**About this task:** Exact retyping of the data: please keep every word and drop each picture.

**Exercise data:**
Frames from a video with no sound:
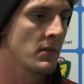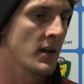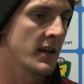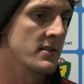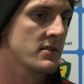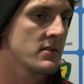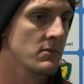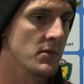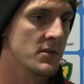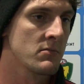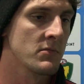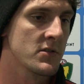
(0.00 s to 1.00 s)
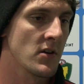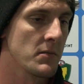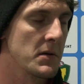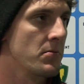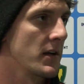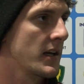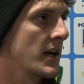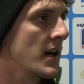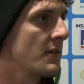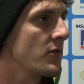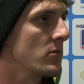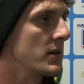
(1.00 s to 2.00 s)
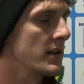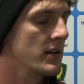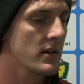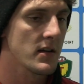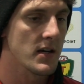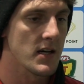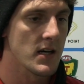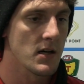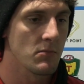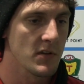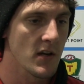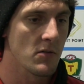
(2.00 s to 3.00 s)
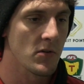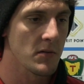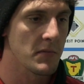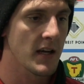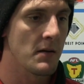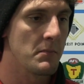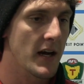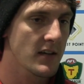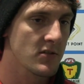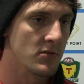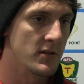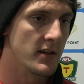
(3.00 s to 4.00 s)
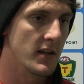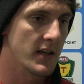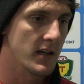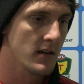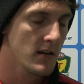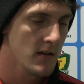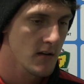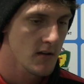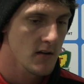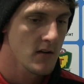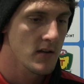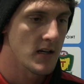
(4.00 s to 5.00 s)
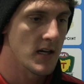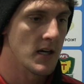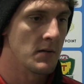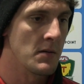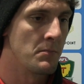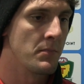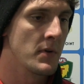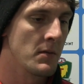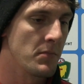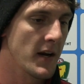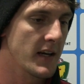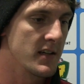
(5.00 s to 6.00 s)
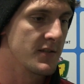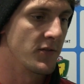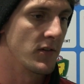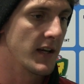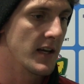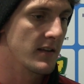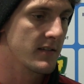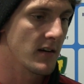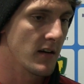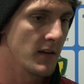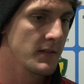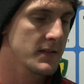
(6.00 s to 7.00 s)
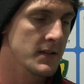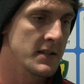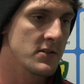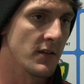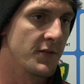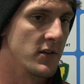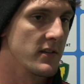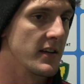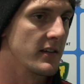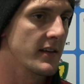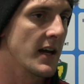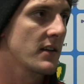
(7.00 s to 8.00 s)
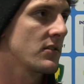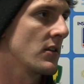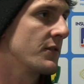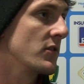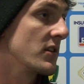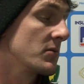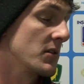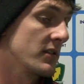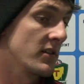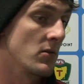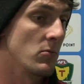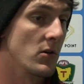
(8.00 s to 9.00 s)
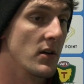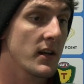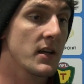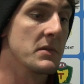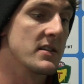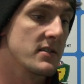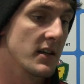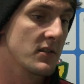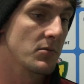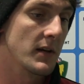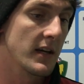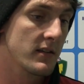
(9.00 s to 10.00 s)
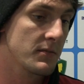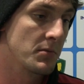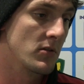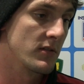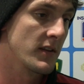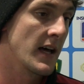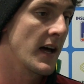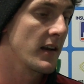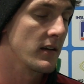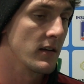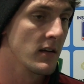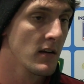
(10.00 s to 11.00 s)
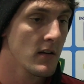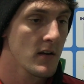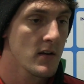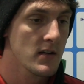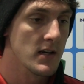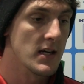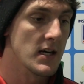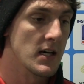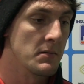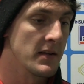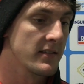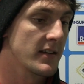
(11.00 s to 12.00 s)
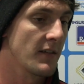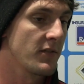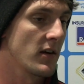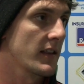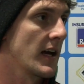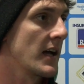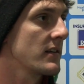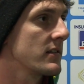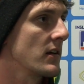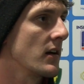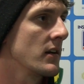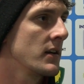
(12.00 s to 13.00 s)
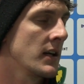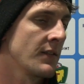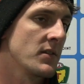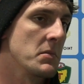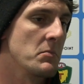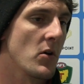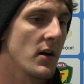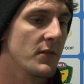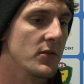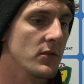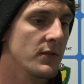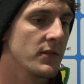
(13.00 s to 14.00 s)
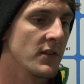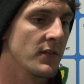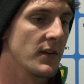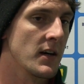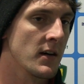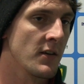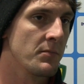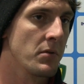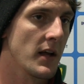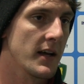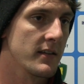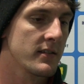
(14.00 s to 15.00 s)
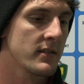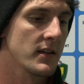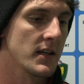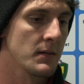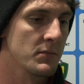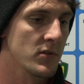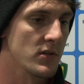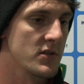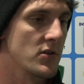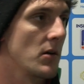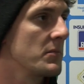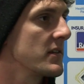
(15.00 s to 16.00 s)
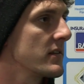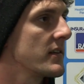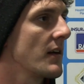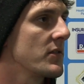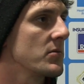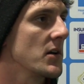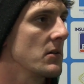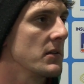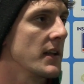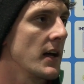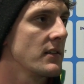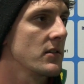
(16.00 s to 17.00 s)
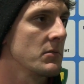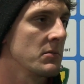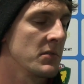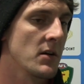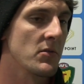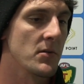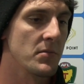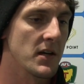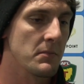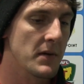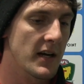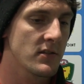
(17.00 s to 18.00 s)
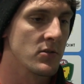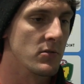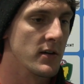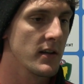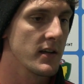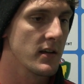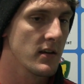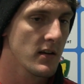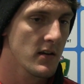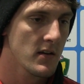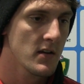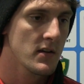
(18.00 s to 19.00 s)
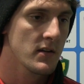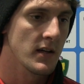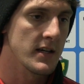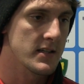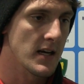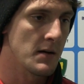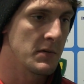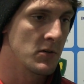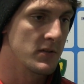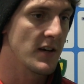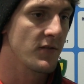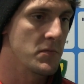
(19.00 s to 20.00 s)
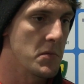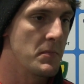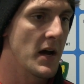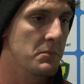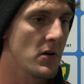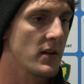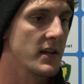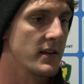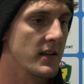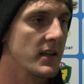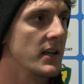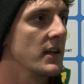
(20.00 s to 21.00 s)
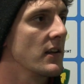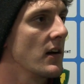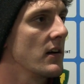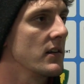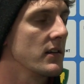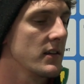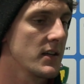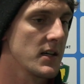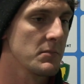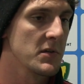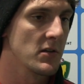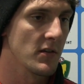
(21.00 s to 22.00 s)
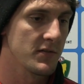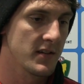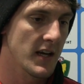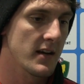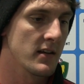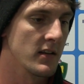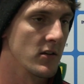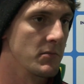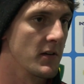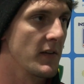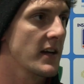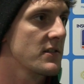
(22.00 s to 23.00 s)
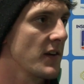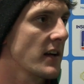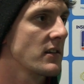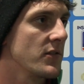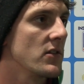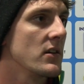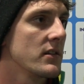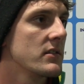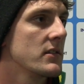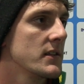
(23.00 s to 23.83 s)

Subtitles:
I guess, we're trying to be pretty careful with it. We don't want him to come back too early and break his foot again. So he's got a few things outside of footy as well. So work, he missed 6 weeks because of that, and stuff like that. So you have to be mindful of players' sort of jobs and stuff as well with that. So we don't want to bring him back too early. And he'll definitely be back by the end of the year though, and he'll obviously add a little bit of X factor for us.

**Answer for this exercise:**
Frames from a video with no sound:
(0.00 s to 1.00 s)
(1.00 s to 2.00 s)
(2.00 s to 3.00 s)
(3.00 s to 4.00 s)
(4.00 s to 5.00 s)
(5.00 s to 6.00 s)
(6.00 s to 7.00 s)
(7.00 s to 8.00 s)
(8.00 s to 9.00 s)
(9.00 s to 10.00 s)
(10.00 s to 11.00 s)
(11.00 s to 12.00 s)
(12.00 s to 13.00 s)
(13.00 s to 14.00 s)
(14.00 s to 15.00 s)
(15.00 s to 16.00 s)
(16.00 s to 17.00 s)
(17.00 s to 18.00 s)
(18.00 s to 19.00 s)
(19.00 s to 20.00 s)
(20.00 s to 21.00 s)
(21.00 s to 22.00 s)
(22.00 s to 23.00 s)
(23.00 s to 23.83 s)

Subtitles:
I guess, we're trying to be pretty careful with it. We don't want him to come back too early and break his foot again. So he's got a few things outside of footy as well. So work, he missed 6 weeks because of that, and stuff like that. So you have to be mindful of players' sort of jobs and stuff as well with that. So we don't want to bring him back too early. And he'll definitely be back by the end of the year though, and he'll obviously add a little bit of X factor for us.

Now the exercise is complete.